/ratellmiter

Rate limiter for LLM clients

Primary LanguagePythonMIT LicenseMIT

rateLLMiter

rateLLMiter smooths out requests

rateLLMiter is a Python rate limiter that smoothes out requests to LLM APIs to get faster, more consistent performance. You can see the requests smoothing in the above graph. The orange line represents request for a ticket to make an LLM call, the green line is tickets issued. If a LLM client generates too many requests at once and then uses exponential backoff to slow down requests, it is likely to get throttled to a very slow rate by the server. rateLLMiter prevents throttling by:
  1. Spreading out requests smoothly over an entire minute (vs making all requests at the beginning of the minute).
  2. Ramps up requests over several seconds whenever there is a sudden increase in requests. This prevents rate limit exceptions.
  3. After a rate limit exception, rateLLMiter periodically tests the LLM server to see if it is accepting requests again. When it is accepting requests, rateLLMiter releases the requests that had rate limit exceptions first.

To use rateLLMiter, you just need to start it and use the llmiter decorator on your rate limited methods. Behind the scenes, rateLLMiter uses "tickets" to pace the flow of requests to the LLM server. The decorator requests a ticket. If no ticket is available, the requester is paused until a ticket is available.
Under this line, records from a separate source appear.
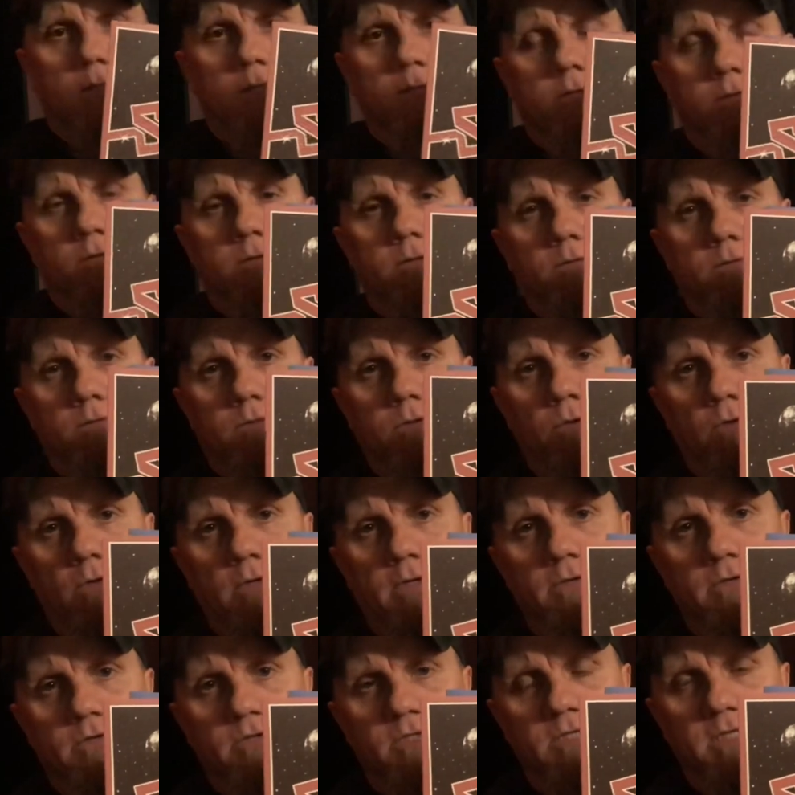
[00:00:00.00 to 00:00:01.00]
So cool in
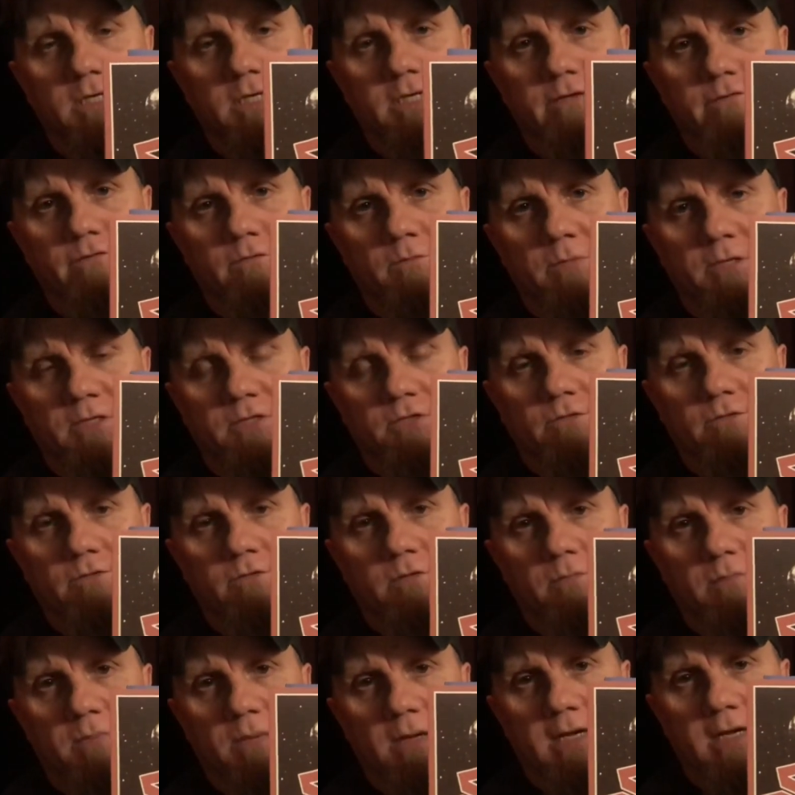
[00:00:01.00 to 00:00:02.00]
her sleeve, a picture of the
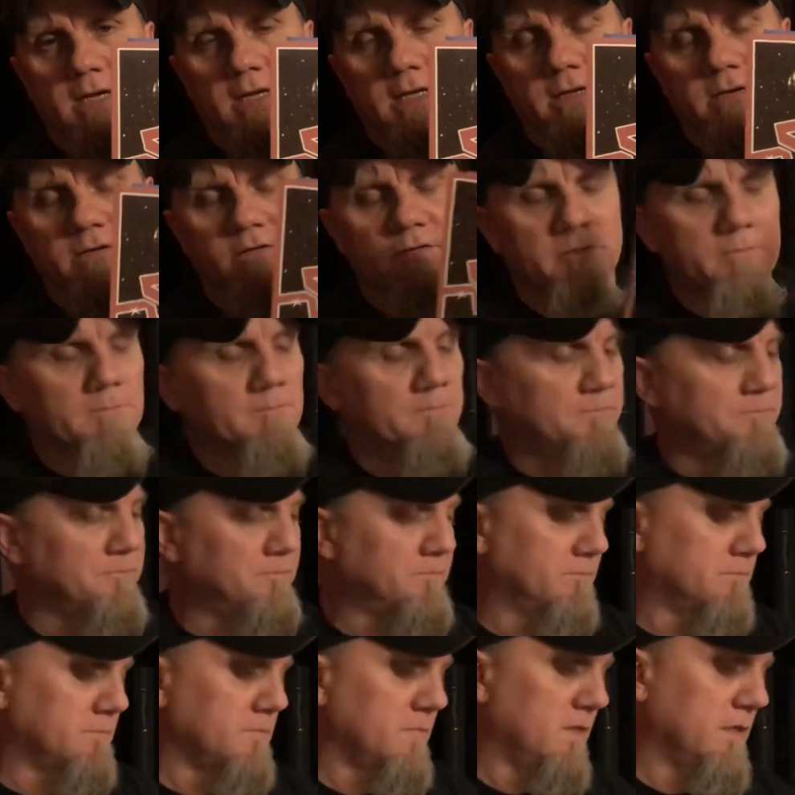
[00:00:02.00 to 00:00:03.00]
band,
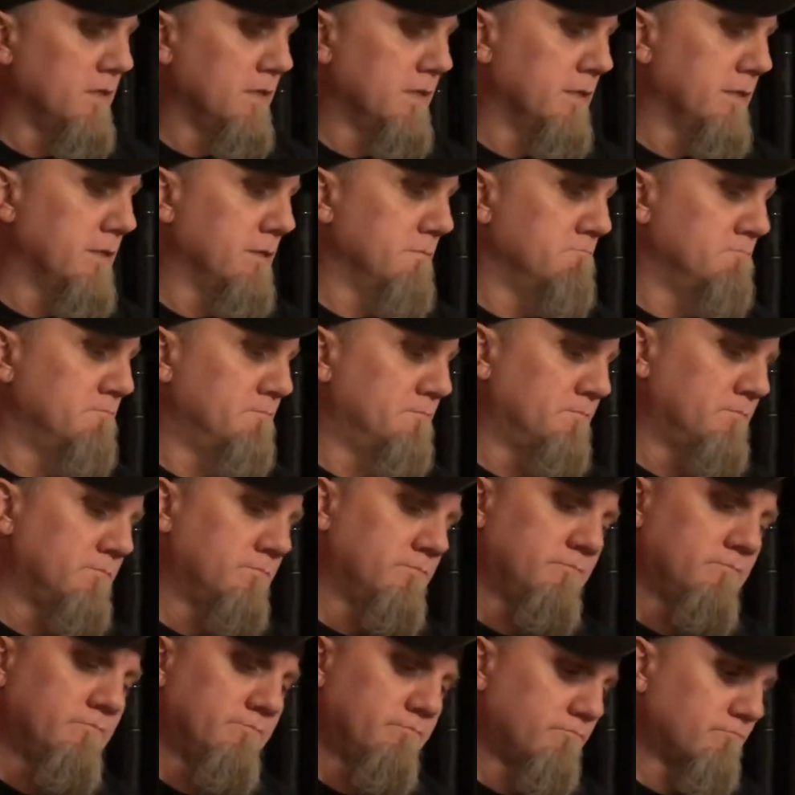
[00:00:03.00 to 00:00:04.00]
and
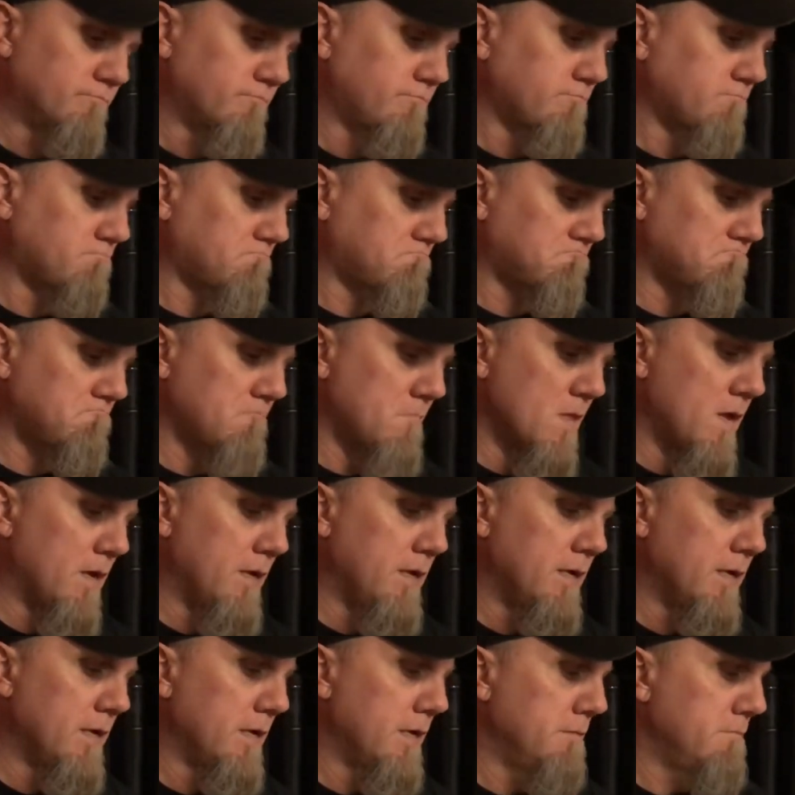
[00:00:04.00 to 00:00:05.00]
um,
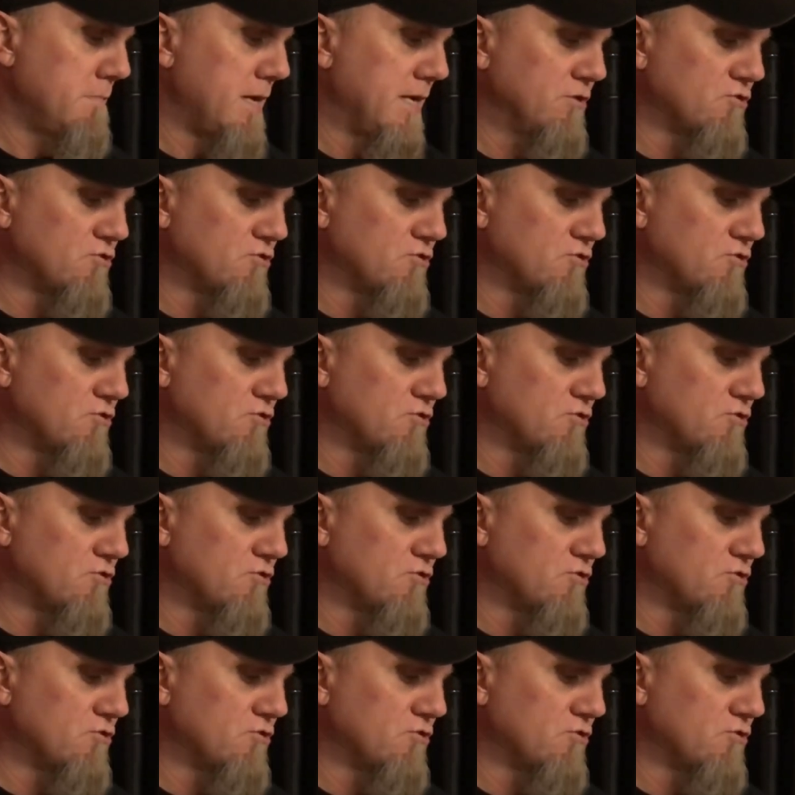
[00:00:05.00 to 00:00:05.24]
uh, nine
If there is a rate limit exception after a ticket has been issued, the ticket is returned to the rate limiter and the caller waits for a new ticket. Rate limited requests go to the front of the line for tickets, so they do not have to wait as long for a new ticket.

Installation

Setup Virtual Environment

I recommend setting up a virtual environment to isolate Python dependencies.

python3 -m venv .venv
source .venv/bin/activate

Install Package

Install the package from PyPi - this takes awhile because it also installs the python clients of multiple LLMs:

pip install ratellmiter-ai

Startup and Shutdown

rateLLMiter has a monitor thread and logging that needs to be started and stopped.

        get_rate_limiter_monitor().start()
        get_rate_limiter_monitor().stop()

Calling stop before exiting stops the monitor thread ,and it writes out logs that can be used to create graphs of the rate limiting. By default, logs are written to the "ratellmiter_logs" subdirectory of the current working directory. The default rate list is 300 requests per minute. You can change these by setting their values in the start method.

        get_rate_limiter_monitor().config(default_rate_limit=300, log_directory="ratellmiter_logs")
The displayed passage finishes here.